Task to carry out:
Each entry below should be echoed exactly, with pictures omitted.

Supplied information:
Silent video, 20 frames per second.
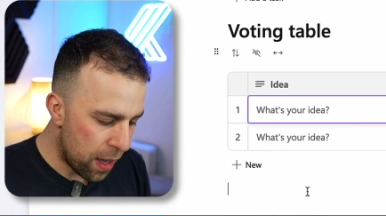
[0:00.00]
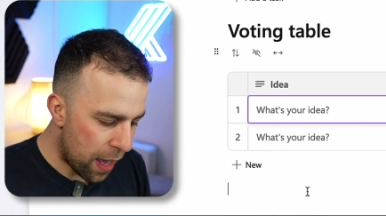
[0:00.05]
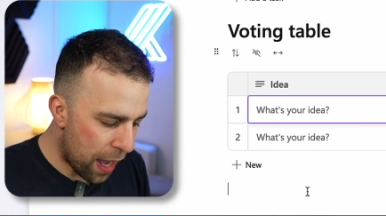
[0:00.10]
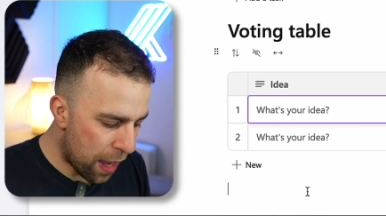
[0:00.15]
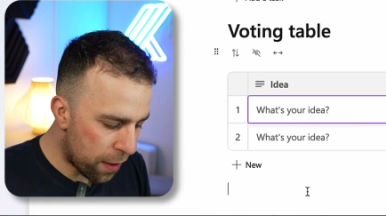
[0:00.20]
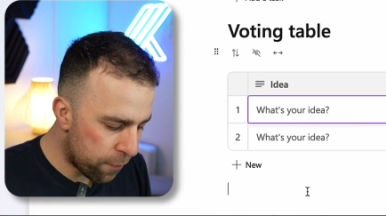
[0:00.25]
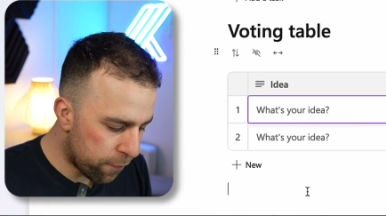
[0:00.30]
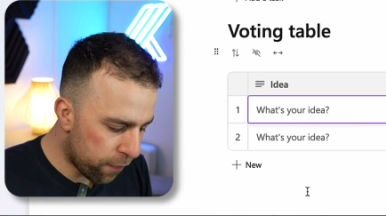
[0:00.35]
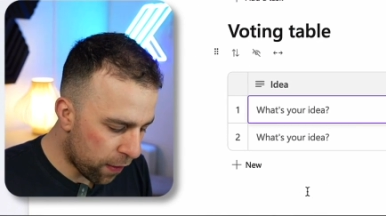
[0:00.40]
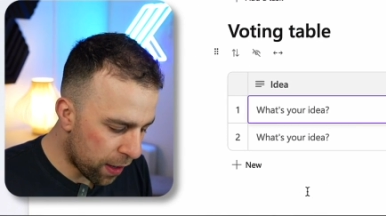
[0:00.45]

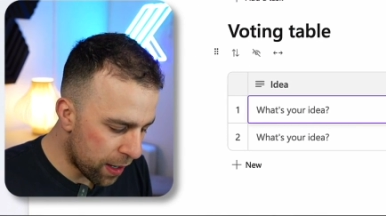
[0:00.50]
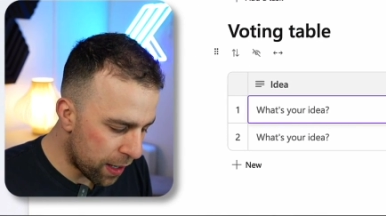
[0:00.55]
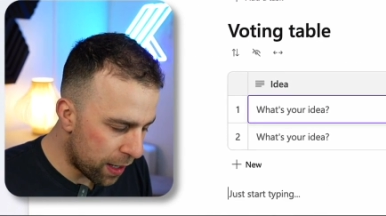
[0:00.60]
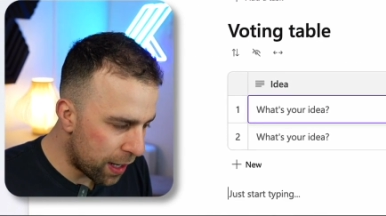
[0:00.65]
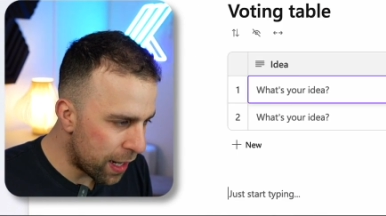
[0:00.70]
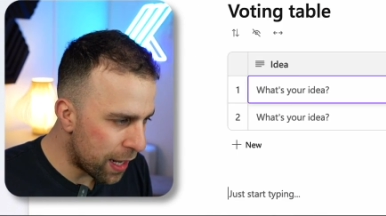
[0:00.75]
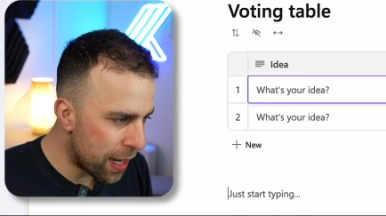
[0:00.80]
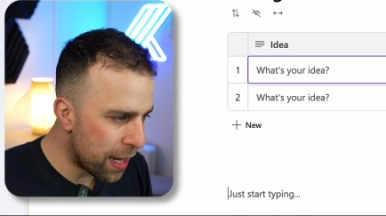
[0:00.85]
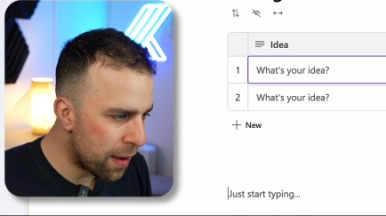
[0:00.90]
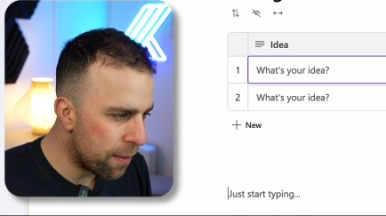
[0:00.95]
And
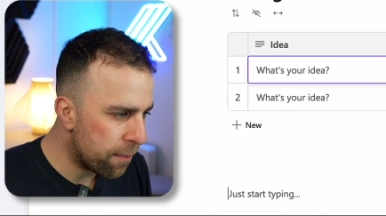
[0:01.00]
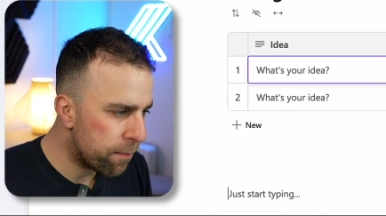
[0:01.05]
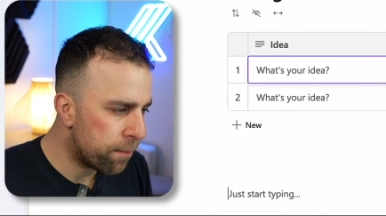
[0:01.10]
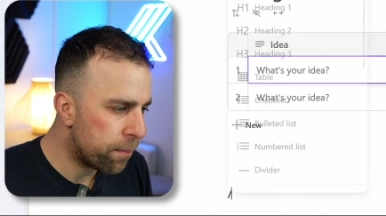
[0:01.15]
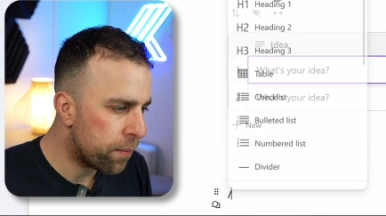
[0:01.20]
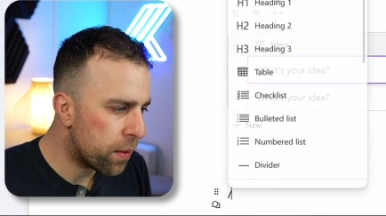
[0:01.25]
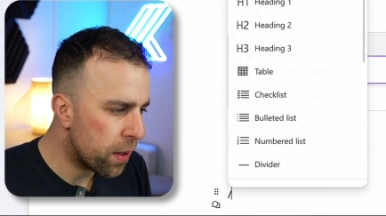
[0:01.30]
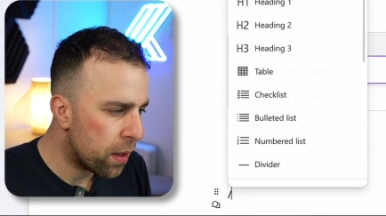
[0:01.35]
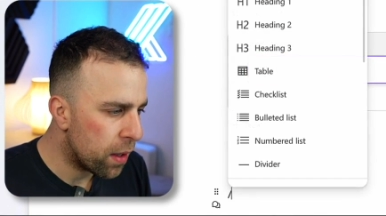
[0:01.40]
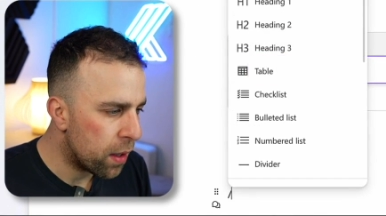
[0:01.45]
finally,
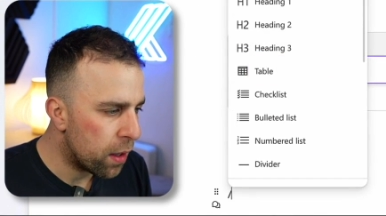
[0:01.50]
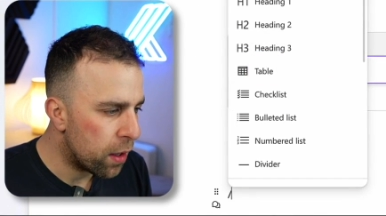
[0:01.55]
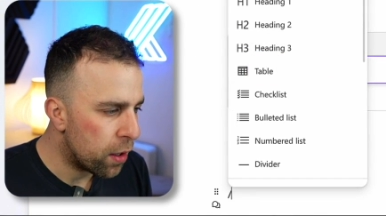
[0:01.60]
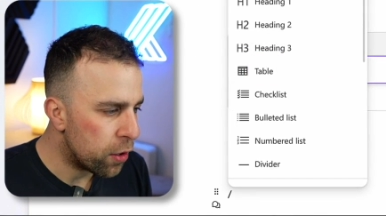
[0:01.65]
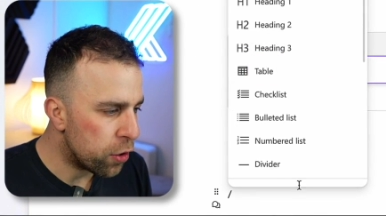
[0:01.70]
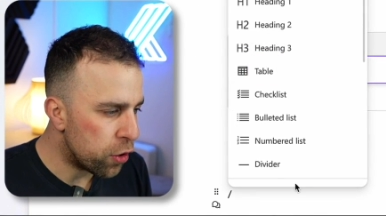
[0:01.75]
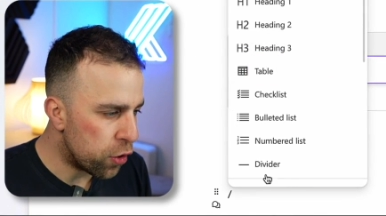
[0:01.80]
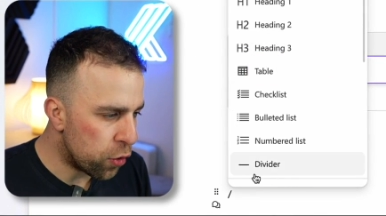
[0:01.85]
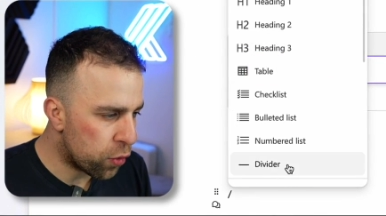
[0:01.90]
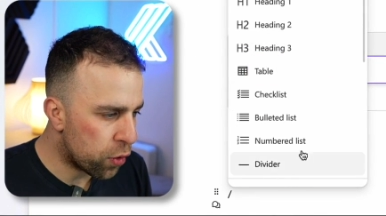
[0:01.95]

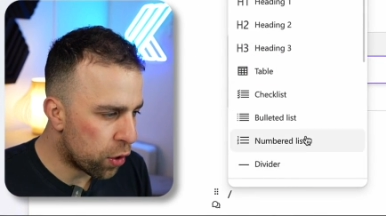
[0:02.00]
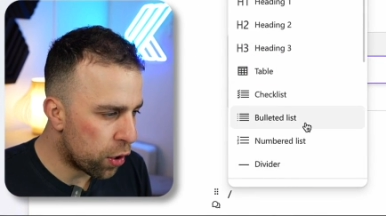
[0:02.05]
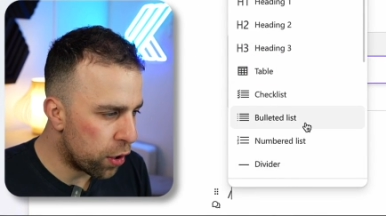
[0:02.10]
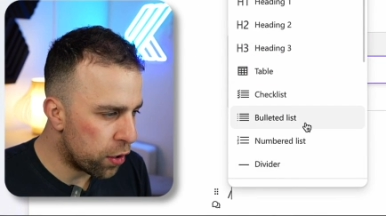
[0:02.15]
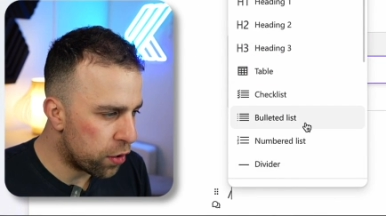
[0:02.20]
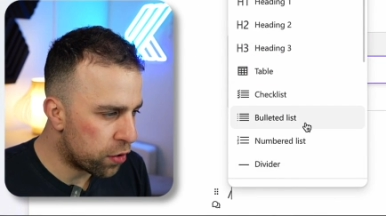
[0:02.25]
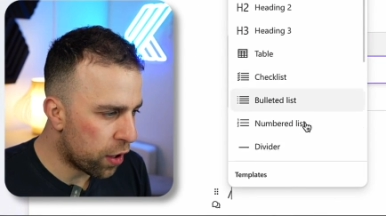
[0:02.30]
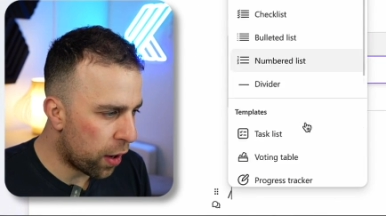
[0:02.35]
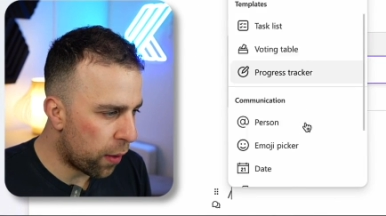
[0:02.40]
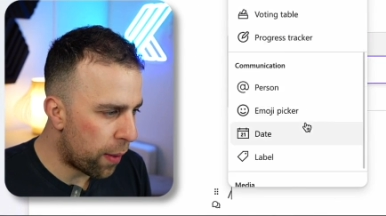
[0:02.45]
you
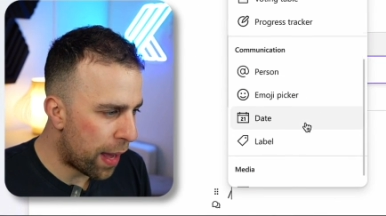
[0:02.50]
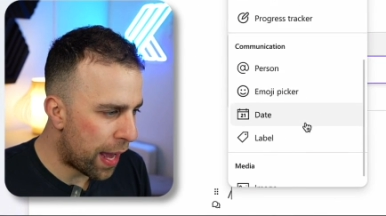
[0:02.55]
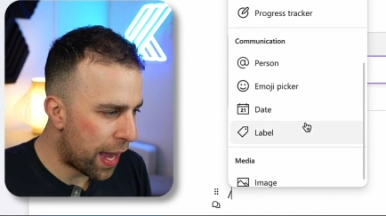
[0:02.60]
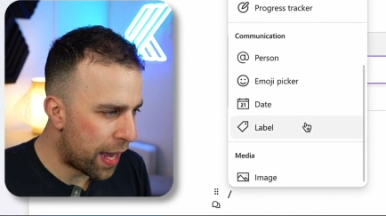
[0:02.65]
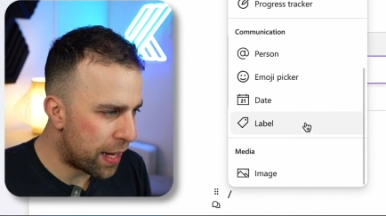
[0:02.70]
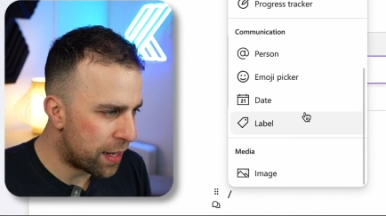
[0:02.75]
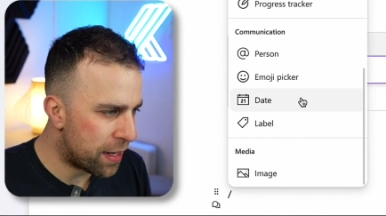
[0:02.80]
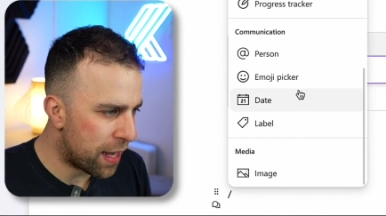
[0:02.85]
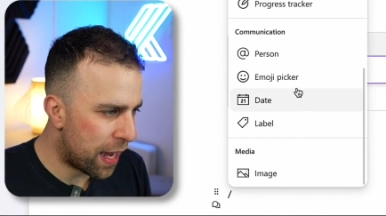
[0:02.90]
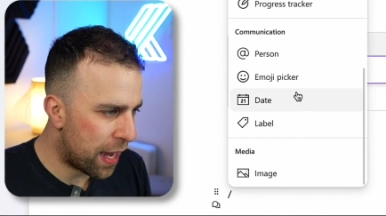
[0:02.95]
could go
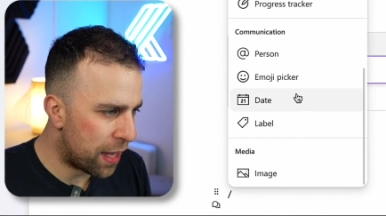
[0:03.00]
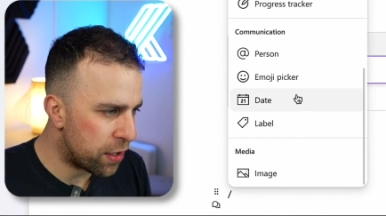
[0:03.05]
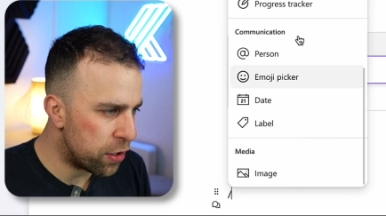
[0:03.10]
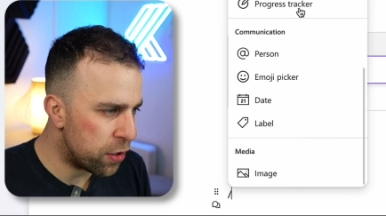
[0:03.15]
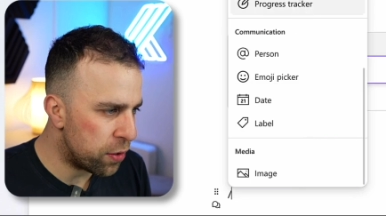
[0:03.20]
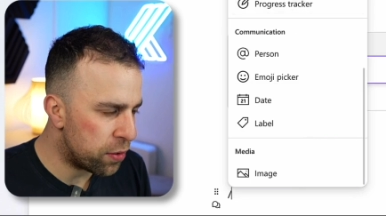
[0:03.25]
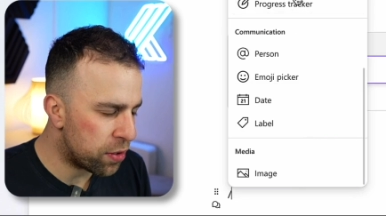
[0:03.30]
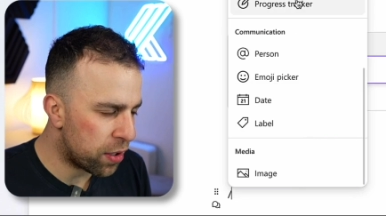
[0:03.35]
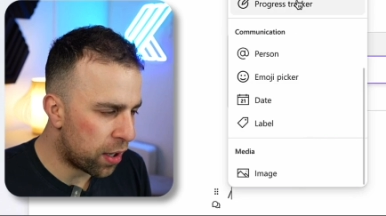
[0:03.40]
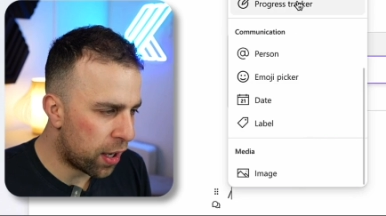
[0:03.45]
ahead and
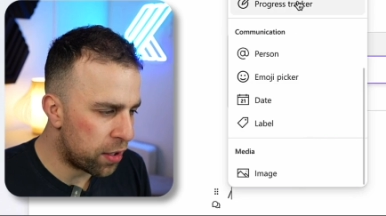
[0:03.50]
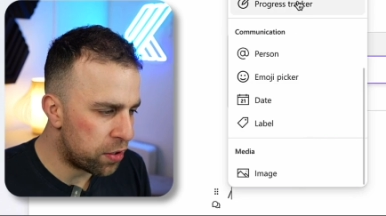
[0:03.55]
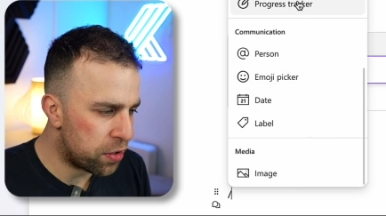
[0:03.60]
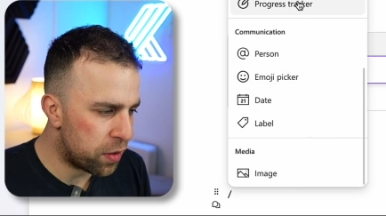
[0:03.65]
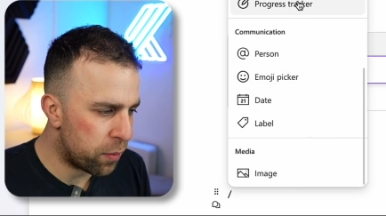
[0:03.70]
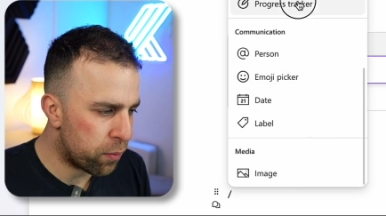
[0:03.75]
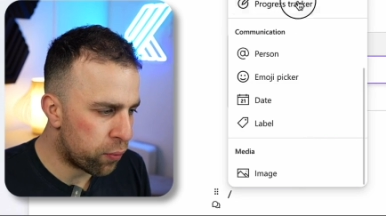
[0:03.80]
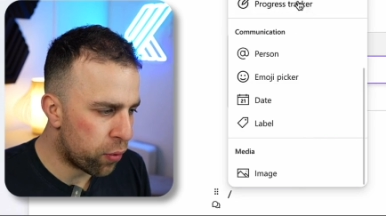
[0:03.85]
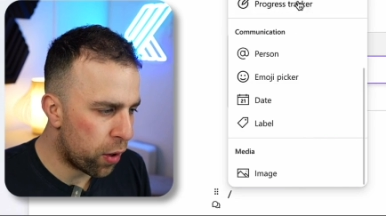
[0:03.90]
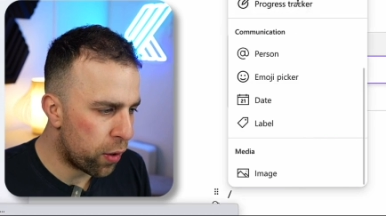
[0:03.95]
utilize
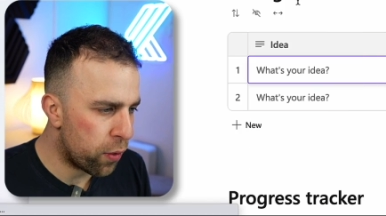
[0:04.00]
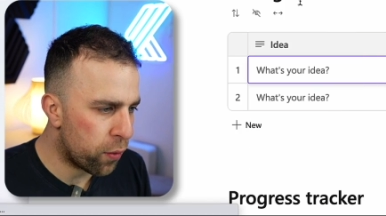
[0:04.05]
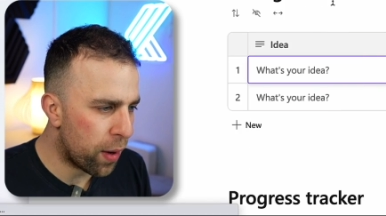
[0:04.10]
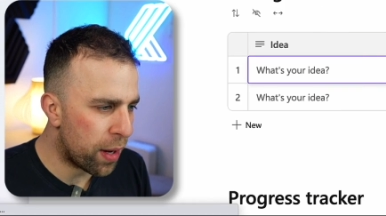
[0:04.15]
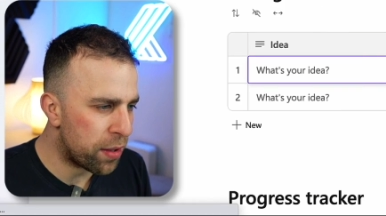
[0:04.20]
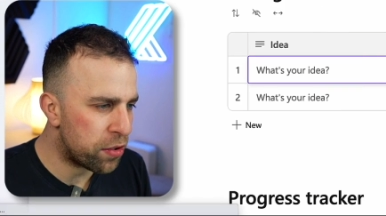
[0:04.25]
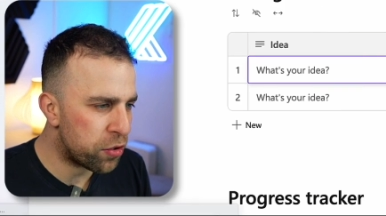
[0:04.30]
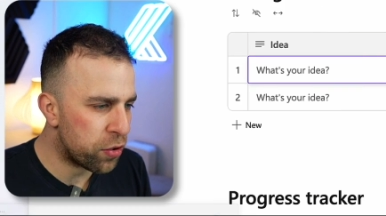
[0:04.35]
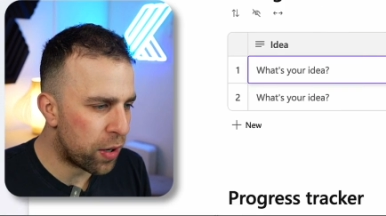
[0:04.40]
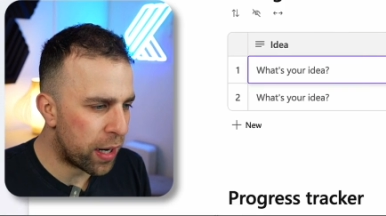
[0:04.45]
the
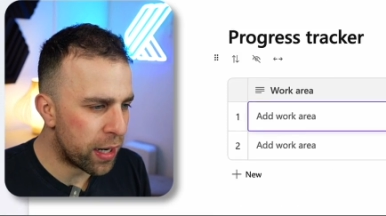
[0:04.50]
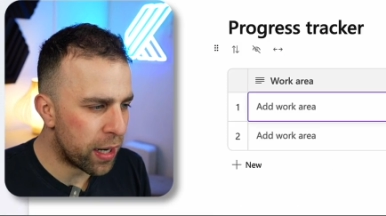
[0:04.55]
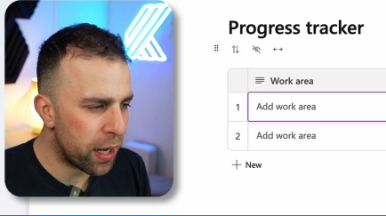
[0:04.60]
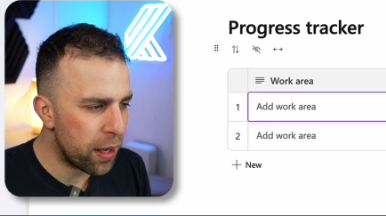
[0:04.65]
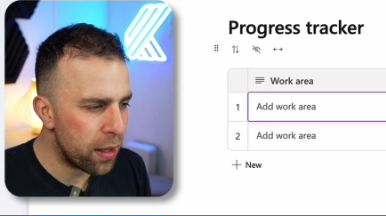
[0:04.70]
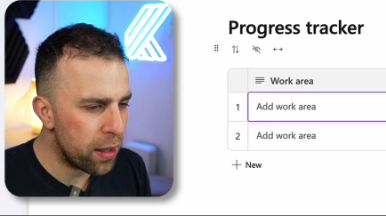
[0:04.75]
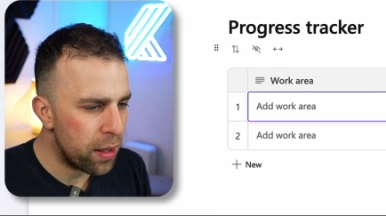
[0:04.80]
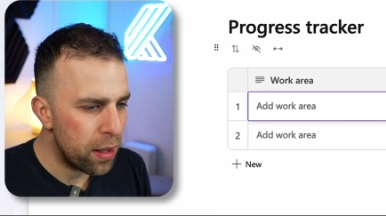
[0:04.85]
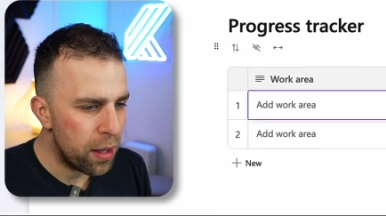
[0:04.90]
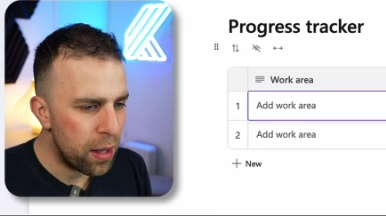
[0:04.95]
progress
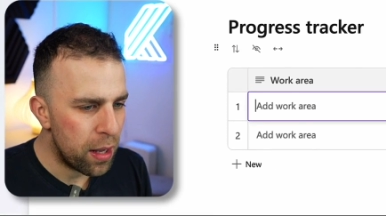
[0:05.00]
tracker,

Answer below:
Silent video, 20 frames per second.
[0:00.00]
[0:00.05]
[0:00.10]
[0:00.15]
[0:00.20]
[0:00.25]
[0:00.30]
[0:00.35]
[0:00.40]
[0:00.45]

[0:00.50]
[0:00.55]
[0:00.60]
[0:00.65]
[0:00.70]
[0:00.75]
[0:00.80]
[0:00.85]
[0:00.90]
[0:00.95]
And
[0:01.00]
[0:01.05]
[0:01.10]
[0:01.15]
[0:01.20]
[0:01.25]
[0:01.30]
[0:01.35]
[0:01.40]
[0:01.45]
finally,
[0:01.50]
[0:01.55]
[0:01.60]
[0:01.65]
[0:01.70]
[0:01.75]
[0:01.80]
[0:01.85]
[0:01.90]
[0:01.95]

[0:02.00]
[0:02.05]
[0:02.10]
[0:02.15]
[0:02.20]
[0:02.25]
[0:02.30]
[0:02.35]
[0:02.40]
[0:02.45]
you
[0:02.50]
[0:02.55]
[0:02.60]
[0:02.65]
[0:02.70]
[0:02.75]
[0:02.80]
[0:02.85]
[0:02.90]
[0:02.95]
could go
[0:03.00]
[0:03.05]
[0:03.10]
[0:03.15]
[0:03.20]
[0:03.25]
[0:03.30]
[0:03.35]
[0:03.40]
[0:03.45]
ahead and
[0:03.50]
[0:03.55]
[0:03.60]
[0:03.65]
[0:03.70]
[0:03.75]
[0:03.80]
[0:03.85]
[0:03.90]
[0:03.95]
utilize
[0:04.00]
[0:04.05]
[0:04.10]
[0:04.15]
[0:04.20]
[0:04.25]
[0:04.30]
[0:04.35]
[0:04.40]
[0:04.45]
the
[0:04.50]
[0:04.55]
[0:04.60]
[0:04.65]
[0:04.70]
[0:04.75]
[0:04.80]
[0:04.85]
[0:04.90]
[0:04.95]
progress
[0:05.00]
tracker,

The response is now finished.